Malicious Joy of Gamesmanship-Marriage Games You Should Never Play


 

There are some marriage games that you just shouldn’t play. Actually, that should probably be amended to there are no marriage games you should play. That kind of petty gaming is going to get you nowhere in your relationship, except maybe broken up, and if that’s the goal, there are easier ways to do it.

Now, obviously the kinds of marriage games we’re talking about here are the emotional kind. No one’s marriage has ever been devastated by Yahtzee, to the best of my knowledge. Maybe if one of the spouses is really competitive.

The kinds of games we’re talking about here are the games we play with emotions. The things that we do to make the other person feel bad, or to make ourselves feel a little better. These kinds of games are all too common, but the thing you have to realize is that with these kinds of marriage games there is no winner.

The impulse to play games is understandable. You feel like you aren’t getting proper respect, or you’re just feeling hurt and left out in the cold. When your husband or wife is doing this kind of thing to you, it’s all too easy to start feeling like you want some payback. So we play games, trying to get some sliver of satisfaction, or may just teach the other person a lesson.

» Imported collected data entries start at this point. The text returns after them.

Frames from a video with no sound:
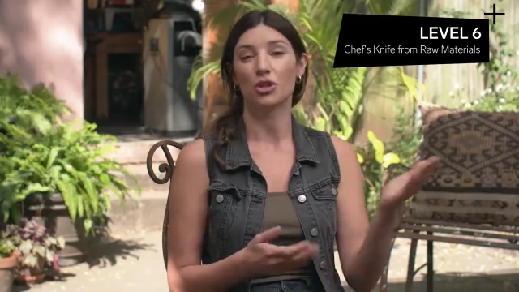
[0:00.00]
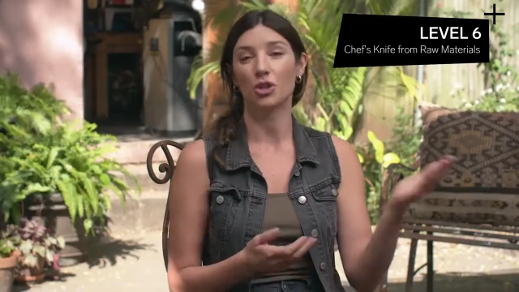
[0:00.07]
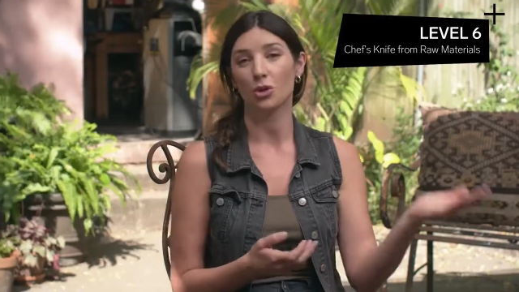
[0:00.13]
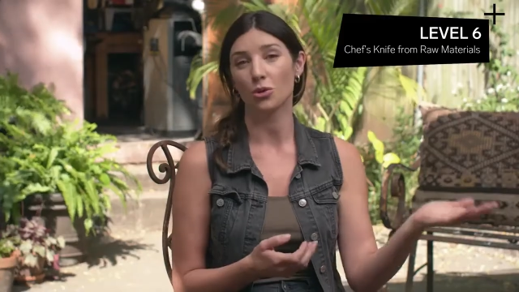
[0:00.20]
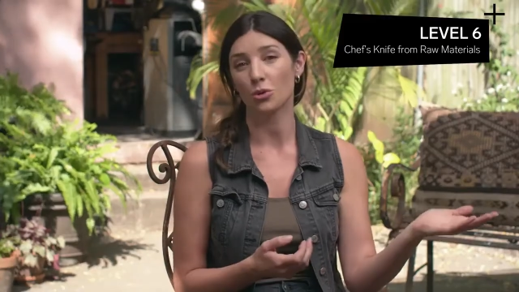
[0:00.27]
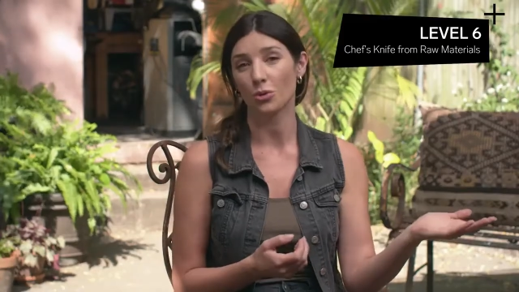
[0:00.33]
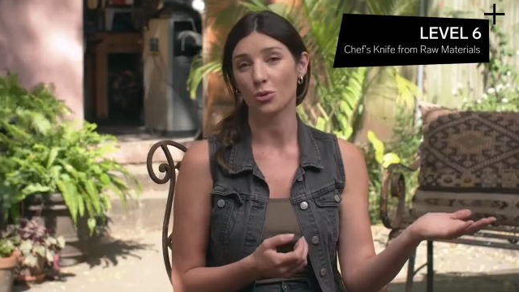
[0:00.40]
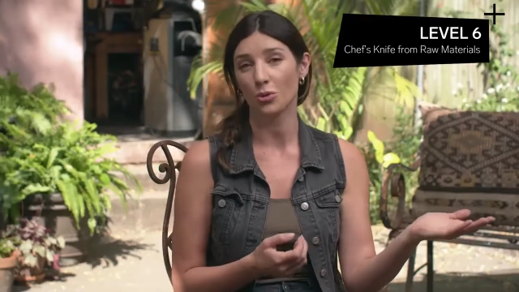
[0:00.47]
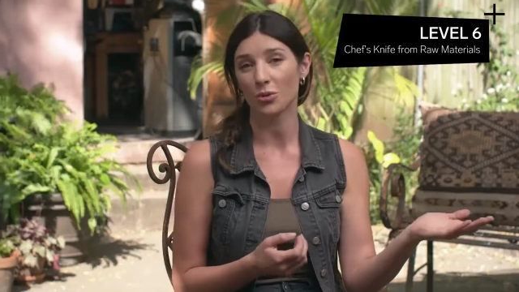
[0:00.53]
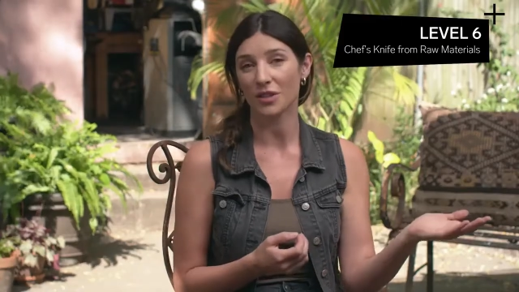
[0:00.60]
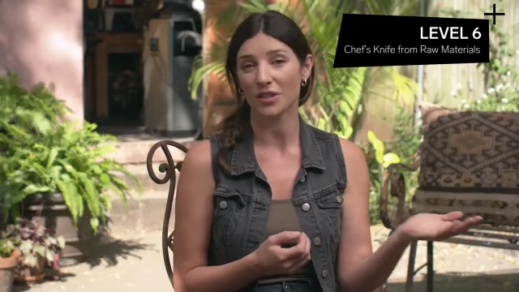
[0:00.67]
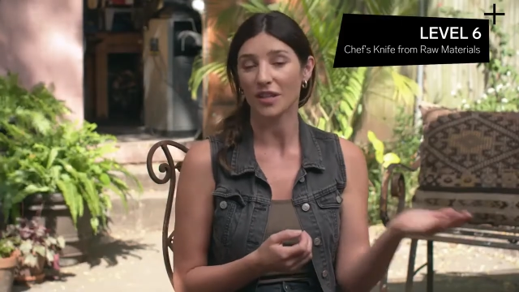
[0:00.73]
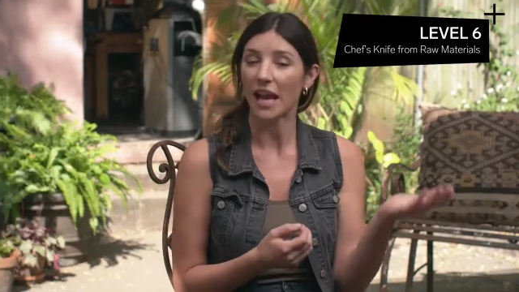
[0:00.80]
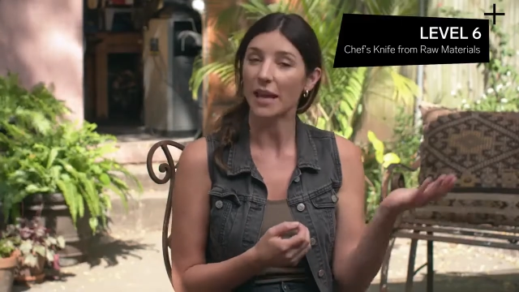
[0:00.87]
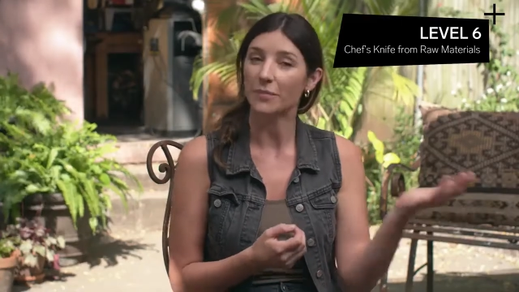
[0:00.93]
can
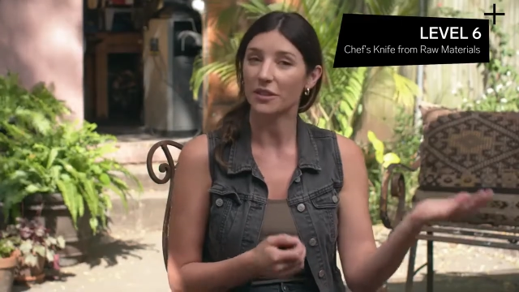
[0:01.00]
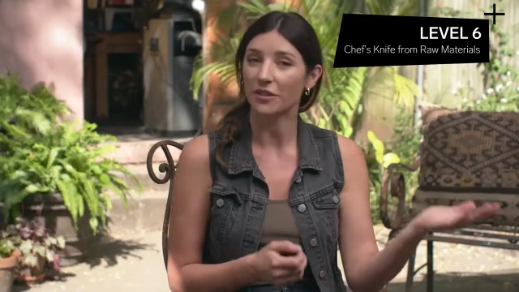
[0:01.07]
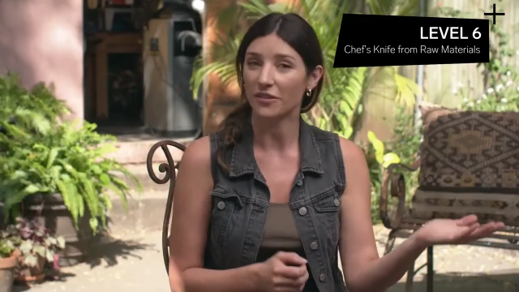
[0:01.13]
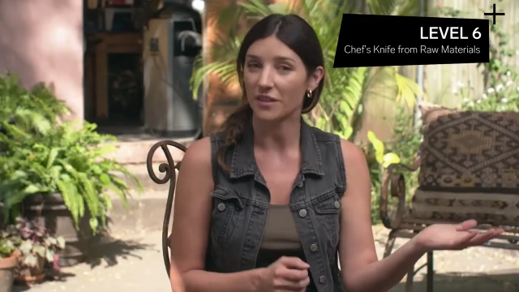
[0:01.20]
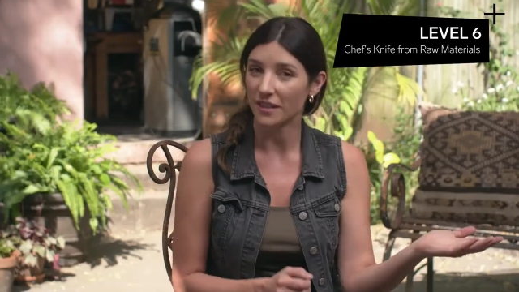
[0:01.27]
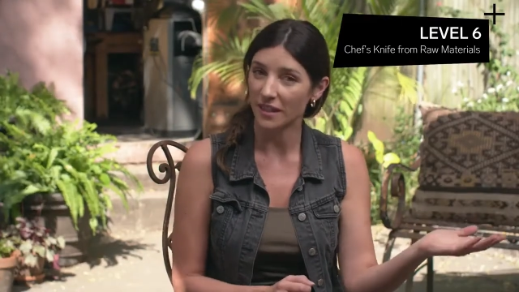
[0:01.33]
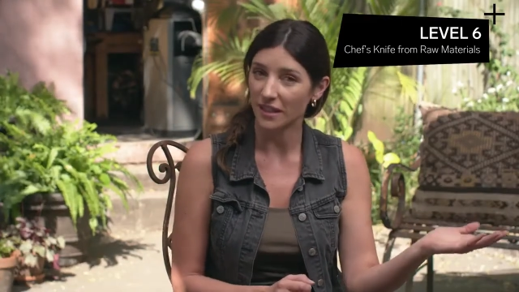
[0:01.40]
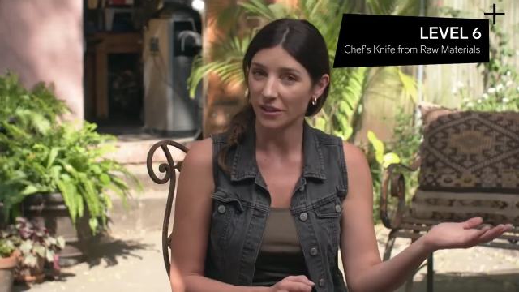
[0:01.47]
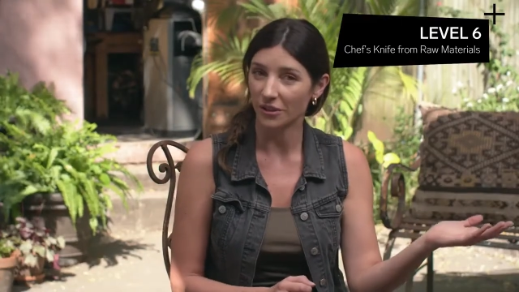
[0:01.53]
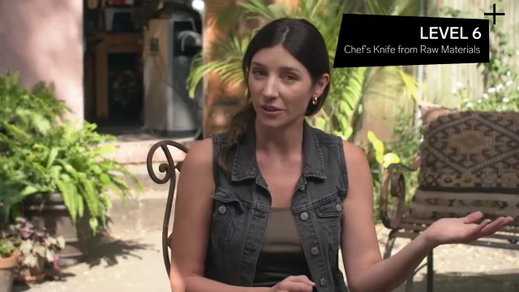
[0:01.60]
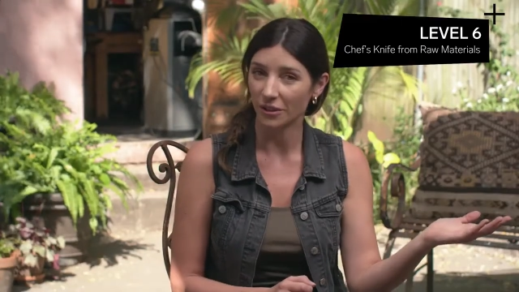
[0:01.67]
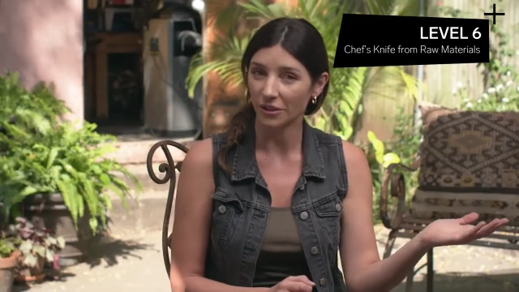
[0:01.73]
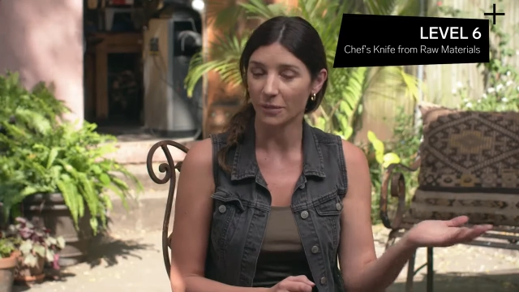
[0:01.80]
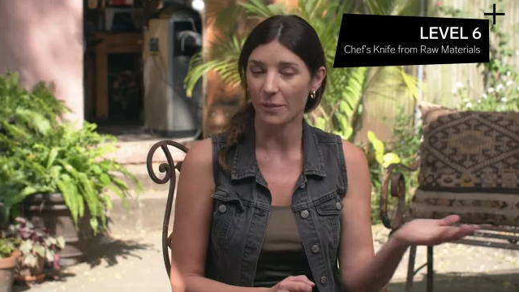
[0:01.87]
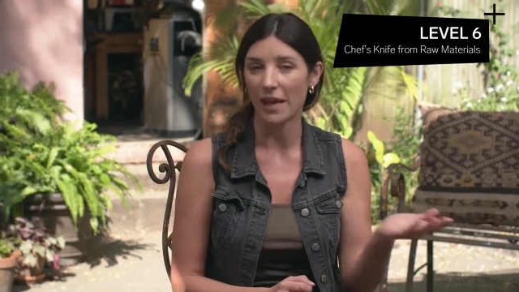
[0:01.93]
choose types of
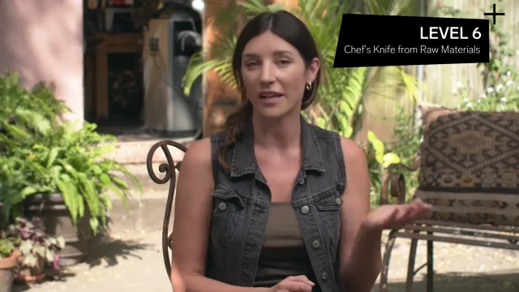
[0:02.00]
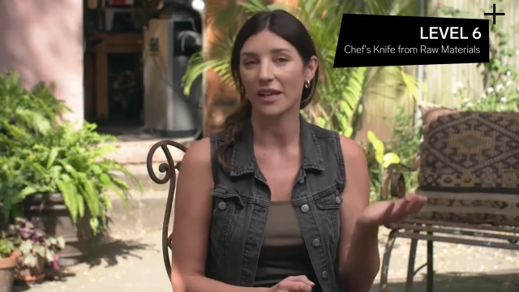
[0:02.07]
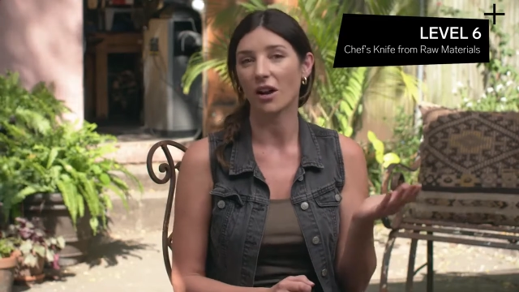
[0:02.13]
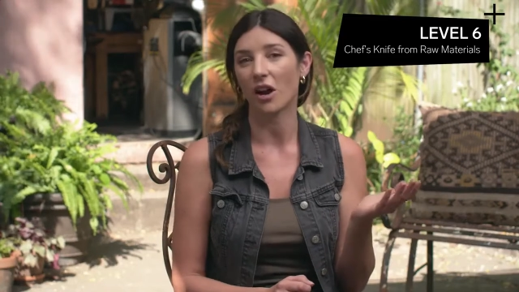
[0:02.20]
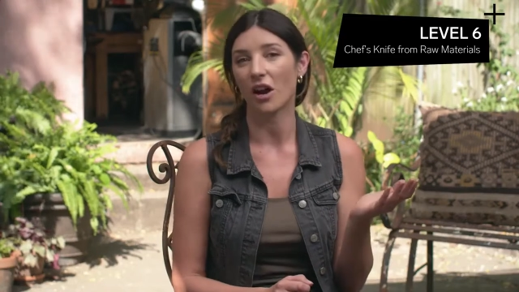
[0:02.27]
steel depending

Truth is! they are never going to learn that lesson. Marriage games never, ever make things any better. While you might get some kind of brief malicious joy out of the gamesmanship, you’re sacrificing your marriage to do so.

What marriage games do succeed at doing is distracting both of you from the things you need to be looking at to save your marriage. You will be caught in a nasty spiral of one upping your partner, and hurt feelings are just going to get worse and worse.

This spiral can ultimately lead to divorce, and the best case scenario is that one of you drops and you’re left with just a lot of hard feeling. Regardless, nothing good is going to come from this sort of behavior, and the pain will outweigh any pleasure you get from it.

What you should be doing, instead of playing these silly marriage games, is looking at what is going wrong in your relationship so that you can begin doing the work necessary to fix it. The work is what you need to be focusing on, not just gamesmanship. Not getting payback; just a focus on making things better.

This will be a matter of putting aside the hurt feelings and the bad behavior and asking you the difficult questions. You need to get to the heart of what is troubling your marriage, and the only way to do this is through open and honest communication with your partner.

That kind of honesty is going to be harder than playing marriage games, but it’s also going to be more rewarding. Fortunately, there are any number of systems and guides available to show you how to get out to game playing trap and repair your relationship.